Some provinces have better record keeping than others, in British Columbia the data is more complete, with the most recent reports from April showing that the number of two parent families that have claimed welfare in the last year has risen by 77 percent, indicative of tougher times across the province, as the EI claims run out and the job options grow slimmer. Six months later it would be interesting to learn what those numbers look like as the economic slowdown continues.

The EI numbers over the last decade have always been a bit of a shell game, indicative it seems only of active participants in the program, but discounting the numbers of those that exhausted their claims, but may not have found any other options in the workplace to get back on track.

There is no complete national data base that provides the full picture of who is working, who is not, who has been forced onto the welfare rolls and who may have fallen between the cracks of the social safety net.

With EI and welfare divided between different levels of government, and some provinces not able to provide a true picture of their welfare rolls, the overall compilation of numbers would appear to be a challenge.

Human Resources and Skills Canada, which oversees the EI program has not been able to provide an updated and complete number of those Canadians who may have exhausted their benefits.

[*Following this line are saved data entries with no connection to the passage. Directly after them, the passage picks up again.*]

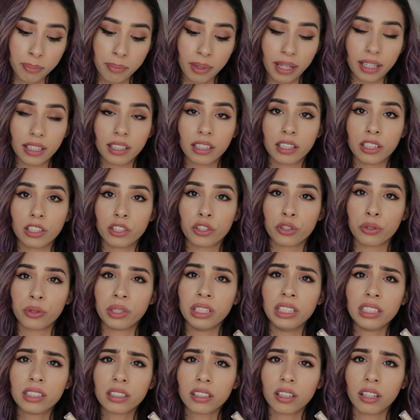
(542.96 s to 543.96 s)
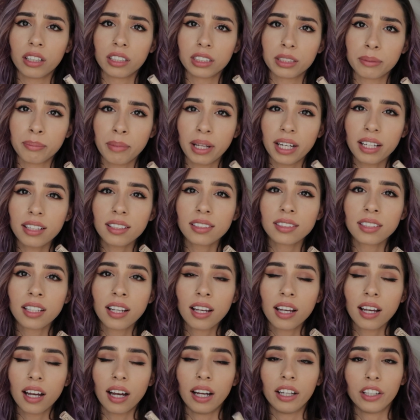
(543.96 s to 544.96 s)
by Catrice Cosmetics.
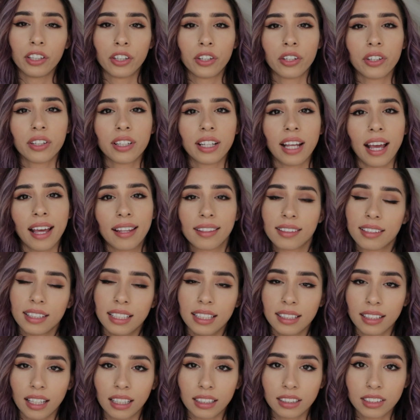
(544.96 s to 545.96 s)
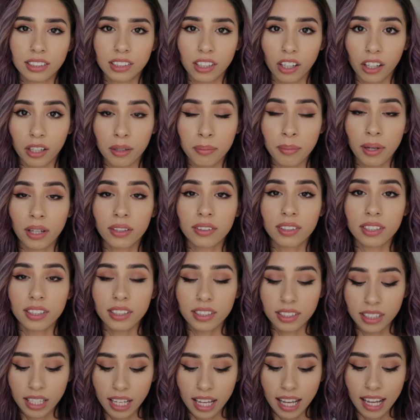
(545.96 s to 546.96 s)
I heard Kathleen Lights talk about
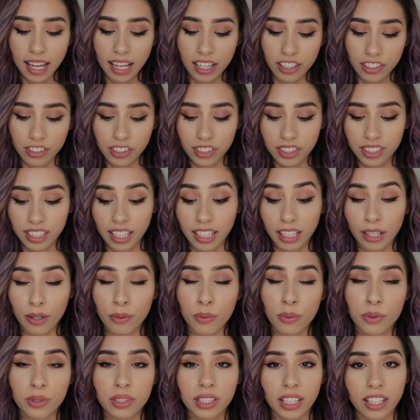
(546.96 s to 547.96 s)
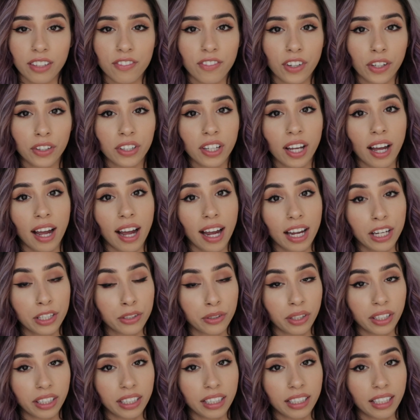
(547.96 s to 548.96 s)
this, and she said it was like very
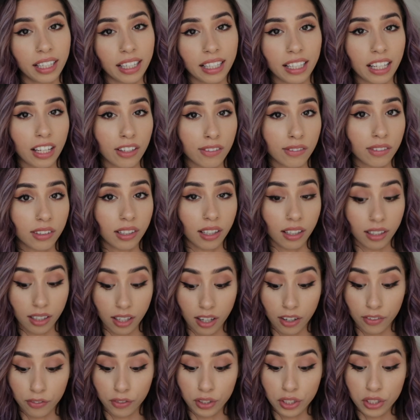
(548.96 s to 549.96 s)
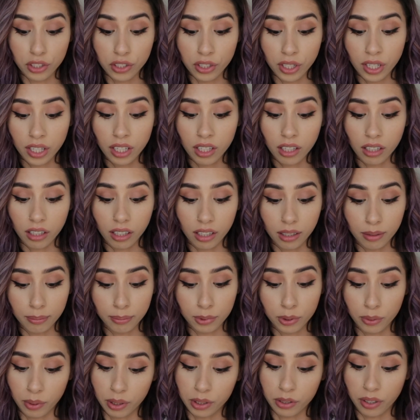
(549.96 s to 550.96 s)
hydrating and gave you that coverage.
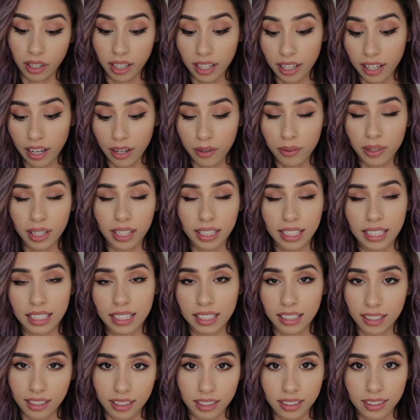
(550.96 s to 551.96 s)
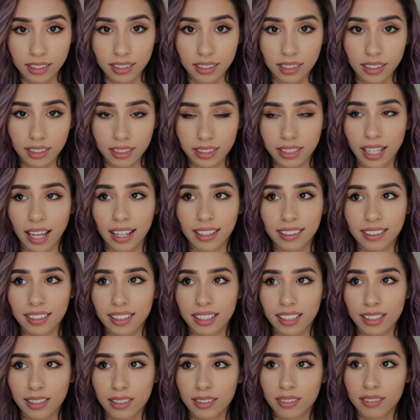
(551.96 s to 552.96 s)
So I tried it out, and it is
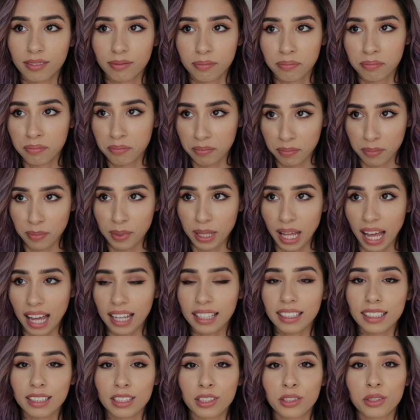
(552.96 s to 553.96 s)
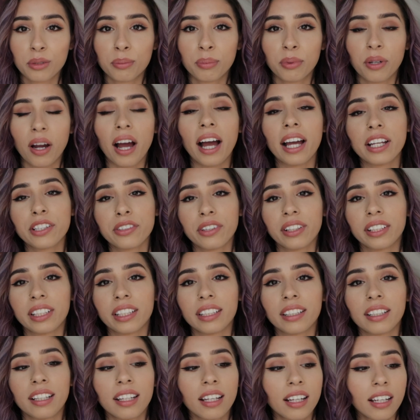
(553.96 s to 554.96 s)
exactly that. It's super
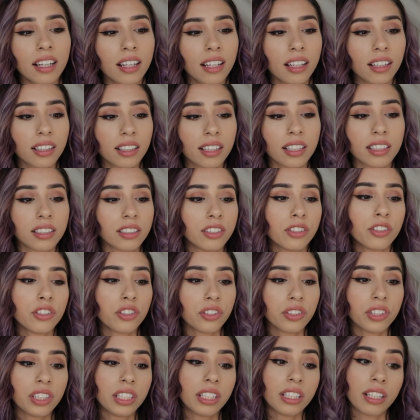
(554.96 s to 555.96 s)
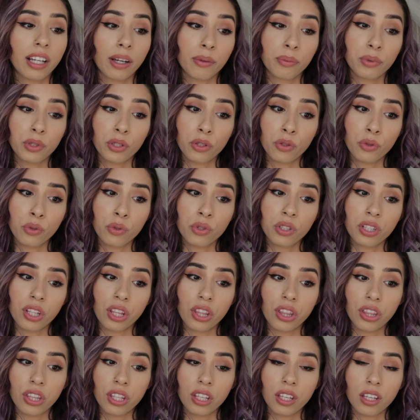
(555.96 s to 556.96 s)
hydrating, because usually I would use
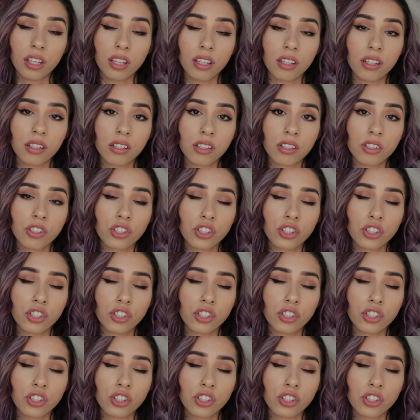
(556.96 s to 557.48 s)
the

The last data they have published tracks back to 2007, considering the much documented arrival of the recession late last year and many of the the job losses in the larger urban areas that have arrived with it, one can't help but wonder just how high the EI rate really might be. Especially if the government were to include all of those non participants in the workforce, who today just don't seem to exist in any formal government accounting.

Then again, we're not sure that any government would be particularly thrilled about having to release that number, nor finding out how Canadians would react to the bottom line on unemployment.